## What to do:
Pictures aside, copy exactly the lines running from the one with "[0:03.60-0:04.50]" to the end of the records.

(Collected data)
****

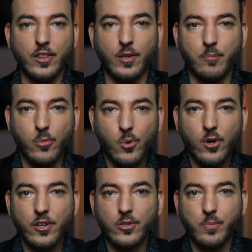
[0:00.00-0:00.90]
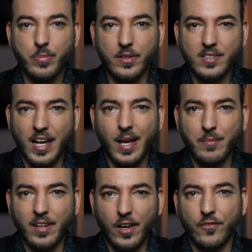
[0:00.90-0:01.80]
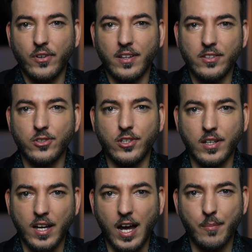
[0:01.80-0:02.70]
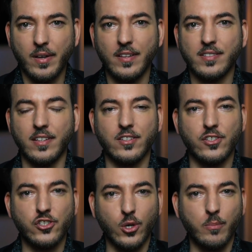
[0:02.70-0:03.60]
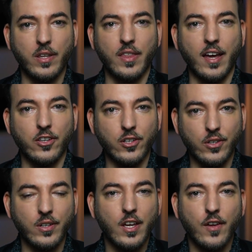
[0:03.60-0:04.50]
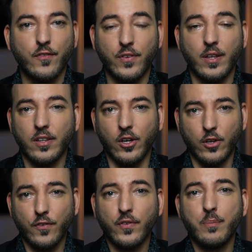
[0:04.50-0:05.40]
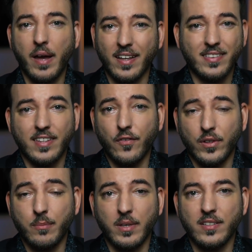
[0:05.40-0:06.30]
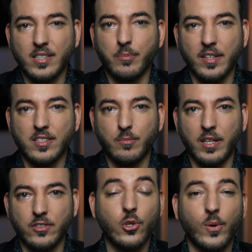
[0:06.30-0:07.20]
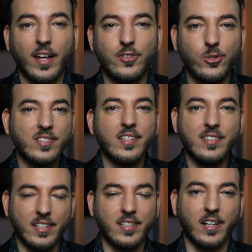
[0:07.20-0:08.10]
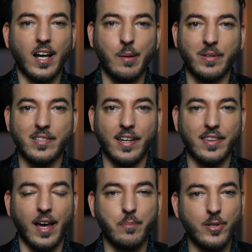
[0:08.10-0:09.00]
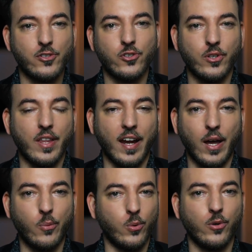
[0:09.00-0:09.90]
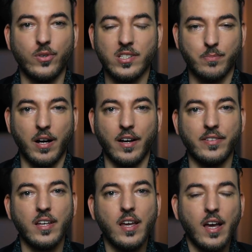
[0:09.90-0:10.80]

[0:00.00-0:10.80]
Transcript: the more you put time and effort into your comments and to show me that your feed, you know, your feedback definitely means something to me. So when I see detailed comments like that, be sure that I will respond.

****

## Exercise response:
[0:03.60-0:04.50]
[0:04.50-0:05.40]
[0:05.40-0:06.30]
[0:06.30-0:07.20]
[0:07.20-0:08.10]
[0:08.10-0:09.00]
[0:09.00-0:09.90]
[0:09.90-0:10.80]

[0:00.00-0:10.80]
Transcript: the more you put time and effort into your comments and to show me that your feed, you know, your feedback definitely means something to me. So when I see detailed comments like that, be sure that I will respond.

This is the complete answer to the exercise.